What is needed: In duplicating the lines below, keep every word unchanged and drop the pictures.

━━━━━━━━━━━━━━━━━━━━━━━━━━━━━━

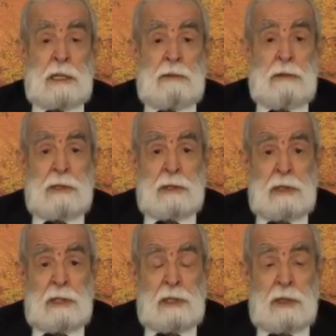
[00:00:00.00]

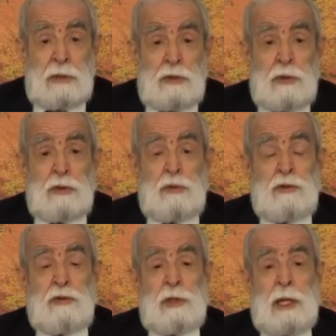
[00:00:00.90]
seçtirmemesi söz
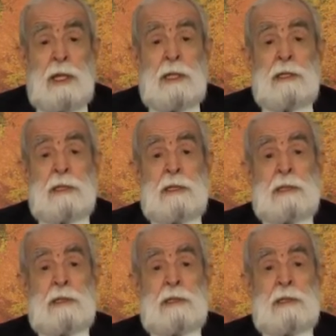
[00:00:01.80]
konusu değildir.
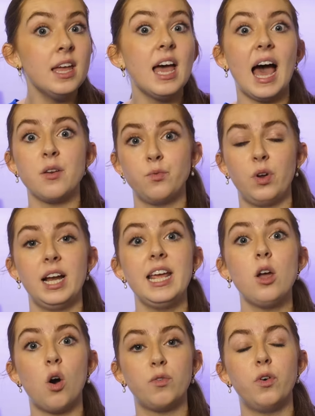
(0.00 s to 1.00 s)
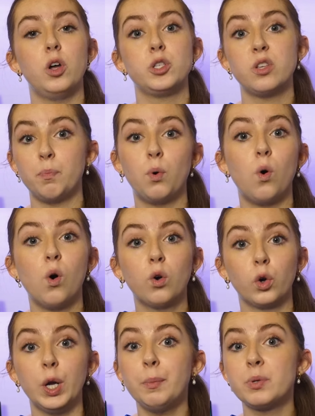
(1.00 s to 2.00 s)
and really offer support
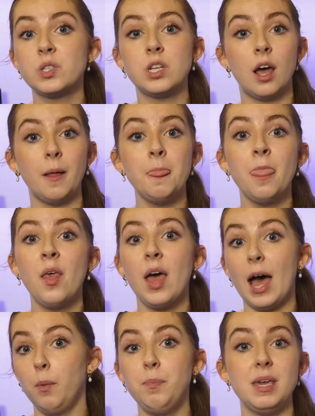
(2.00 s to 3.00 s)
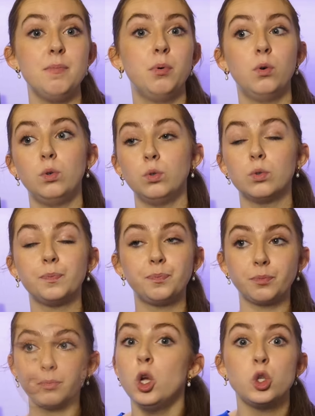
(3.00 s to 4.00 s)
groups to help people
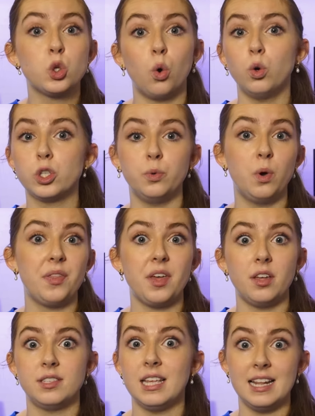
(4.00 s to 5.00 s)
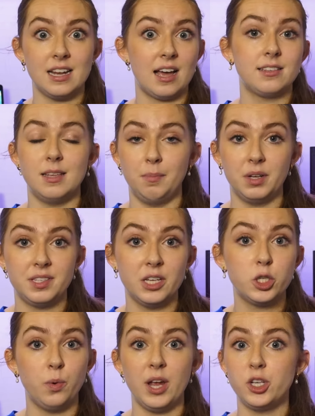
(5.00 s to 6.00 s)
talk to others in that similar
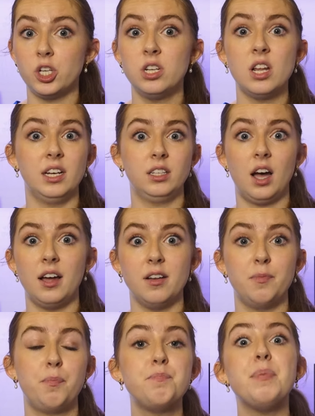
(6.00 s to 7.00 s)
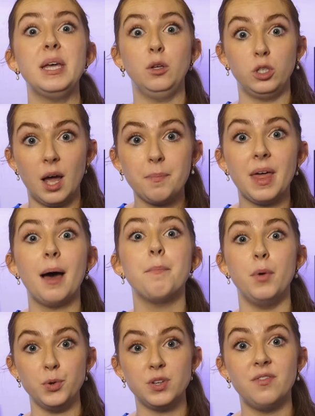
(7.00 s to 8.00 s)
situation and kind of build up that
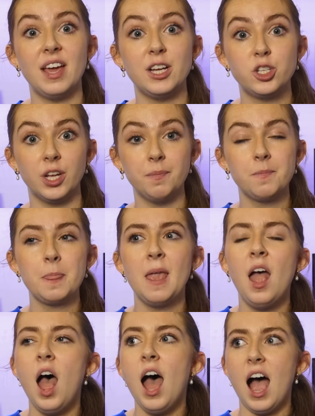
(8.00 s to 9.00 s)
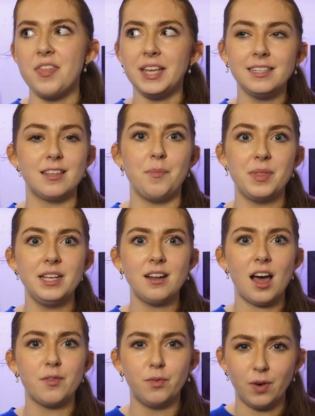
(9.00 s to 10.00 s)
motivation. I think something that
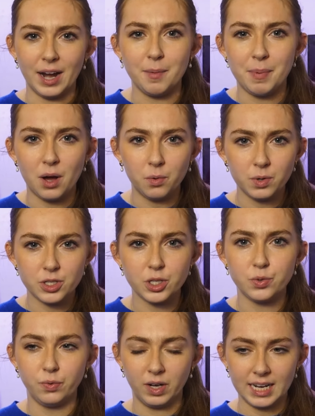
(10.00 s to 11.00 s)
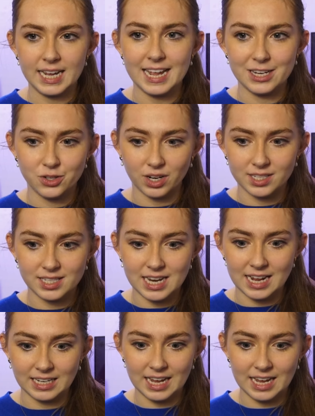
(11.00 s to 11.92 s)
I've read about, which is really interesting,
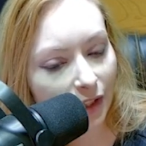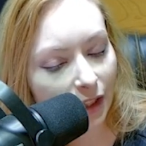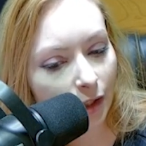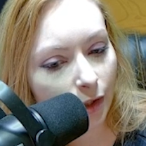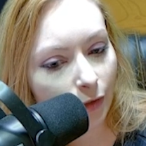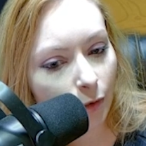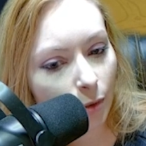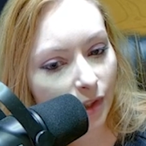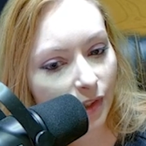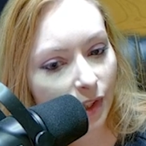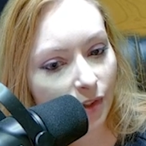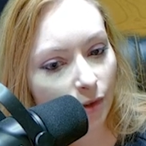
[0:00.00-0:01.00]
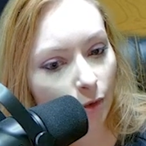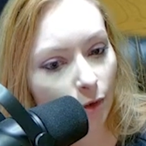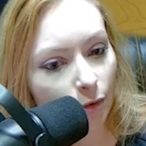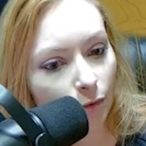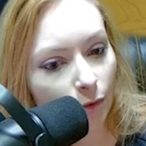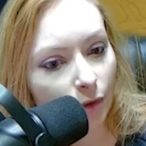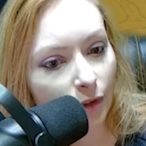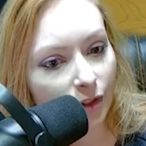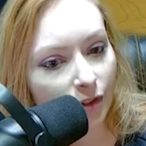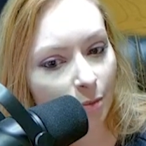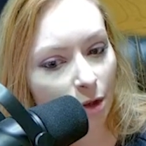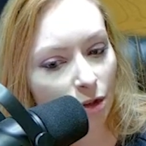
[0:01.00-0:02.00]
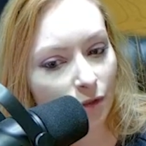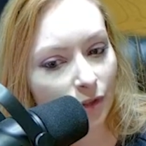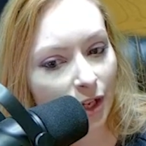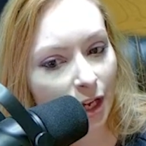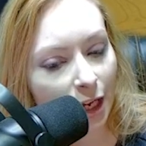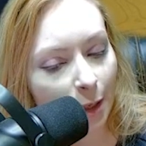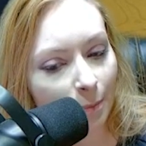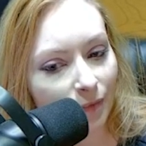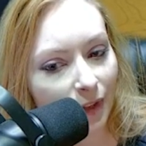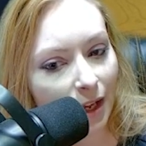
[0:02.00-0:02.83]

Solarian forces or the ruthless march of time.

━━━━━━━━━━━━━━━━━━━━━━━━━━━━━━

Finished exercise:
[00:00:00.00]

[00:00:00.90]
seçtirmemesi söz
[00:00:01.80]
konusu değildir.
(0.00 s to 1.00 s)
(1.00 s to 2.00 s)
and really offer support
(2.00 s to 3.00 s)
(3.00 s to 4.00 s)
groups to help people
(4.00 s to 5.00 s)
(5.00 s to 6.00 s)
talk to others in that similar
(6.00 s to 7.00 s)
(7.00 s to 8.00 s)
situation and kind of build up that
(8.00 s to 9.00 s)
(9.00 s to 10.00 s)
motivation. I think something that
(10.00 s to 11.00 s)
(11.00 s to 11.92 s)
I've read about, which is really interesting,
[0:00.00-0:01.00]
[0:01.00-0:02.00]
[0:02.00-0:02.83]

Solarian forces or the ruthless march of time.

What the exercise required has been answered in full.